HackerNews has had Jujutsu version control post every couple of months last four years (at least). Apparently it is a thing at Google.
I am not going to talk in length about what it is - there’s documentation about it, but it is basically some Mercurial/changeset driven semantics that happen within git repo (or its own backend). It has some nice features, but also three I disliked enough to skip using it, for now.
They are listed in order of increasing importance (for me).
jj log is bit weird (and I’m not huge fan)
By default, if you don’t happen to have immutable commits, it behaves similarly to git shortlog, e.g. (with bit non-default format)
@ ny me@example.com2025-12-15 08:32:39 8a
│ (no description set)
│
○ vox me@example.com2025-12-14 20:48:47 main git_head() 122a
│ Periodic update 20251214
│
○ mr me@example.com2025-07-22 18:08:09 e2
│ Random configuration updates
However, if you have immutable heads based on which you are working on, it actually shows by default only local changes, which is different. I’m not sure if it is a problem for me though, although I found it bit distracting, as my different repos behave differently. Of course, I could configure the behaviour per repo or even globally to e.g. match git for most part, but I try not to change default behaviour of tools more than I must as I sometimes need to use them somewhere without my own configuration files.

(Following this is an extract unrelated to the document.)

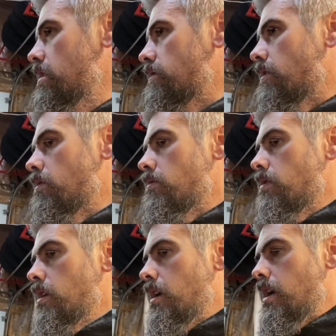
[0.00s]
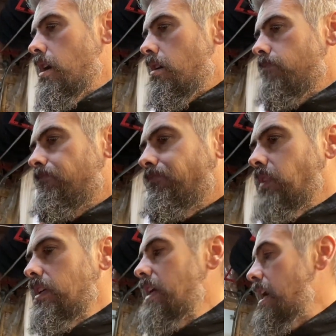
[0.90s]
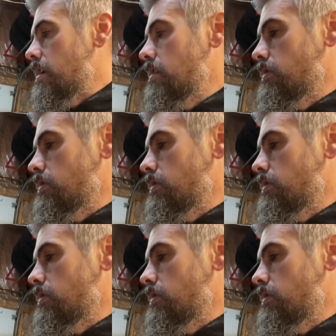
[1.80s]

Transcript: So uh, yeah,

Git(hub) interaction in typical PR workflow
In jujutsu the typical workflow when using Git is (for purposes of this flow, lets pretend bookmark is a git tag, which is close enough - fixed reference to specific thing in your version control). The fixes-as-separate-commits workflow looks like this when reacting to PR comments:
jj edit mybranch
jj new
jj commit -m"Fixed x, y, z" # commit describes changes, and starts new
jj bookmark set mybranch -r @- # point to the non-empty change
jj git push
How does it look like with git?
git checkout mybranch
git add .. # unlike Jujutsu, git doesn't automatically add files you wanted
git commit -m"Fixed x, y, z"
git push
The amount of typing is more for Jujutsu, although not by much. But whole ‘let’s remember what was name of mybookmark (branch on git side) feels just ugly and somewhat unnecessary.
Same thing also applies to the squashed rebase interactive workflow. More typing, at questionable benefit (yes, I know, stacked branches and all that, but they’re minority in my work compared to short-lived simple branches off main).
Git hooks are not supported
Or more precisely, pre-commit is not supported (see issue Integrate with https://pre-commit.com/ · Issue #405 · jj-vcs/jj). I rely on pre-commit a lot in my different repos, and I don’t really want to deal with doing things by hand.
Sure, as noted in the issue thread, you can do workarounds like this (I tried this for a bit, not happy with it):
[aliases]
# Hack when waiting for https://github.com/jj-vcs/jj/issues/405
#
# pre-committed commit
pco = [
"util", "exec", "--", "bash", "-c", """
set -euo pipefail
# List files changed in the current working commit (`@`)
changed_files=$(jj diff --name-only -r @)
# If nothing changed, just commit normally
if [ -z "$changed_files" ]; then
exec jj commit "$@"
fi
# Run pre-commit only on the changed files
printf '%s\n' "$changed_files" | xargs pre-commit run --files
# If pre-commit succeeded, create the commit
exec jj commit "$@"
""", ""
]
and then only use jj pco instead of jj commit, but remembering to do that, and doing same for every other built-in command to manipulate the working directory first before changing the active commit feels hard, and unnecessary.
Conclusion
I think I will reconsider Jujutsu once pre-commit (or prek or whatever) can be run on commits as needed. The git forge interaction is bit awkward with bookmark set, but I presume I could write shell aliases to find parent bookmark and update it automatically, but lack of git hook support (or equivalent) is fundamental reason for me not to bother with Jujutsu, yet.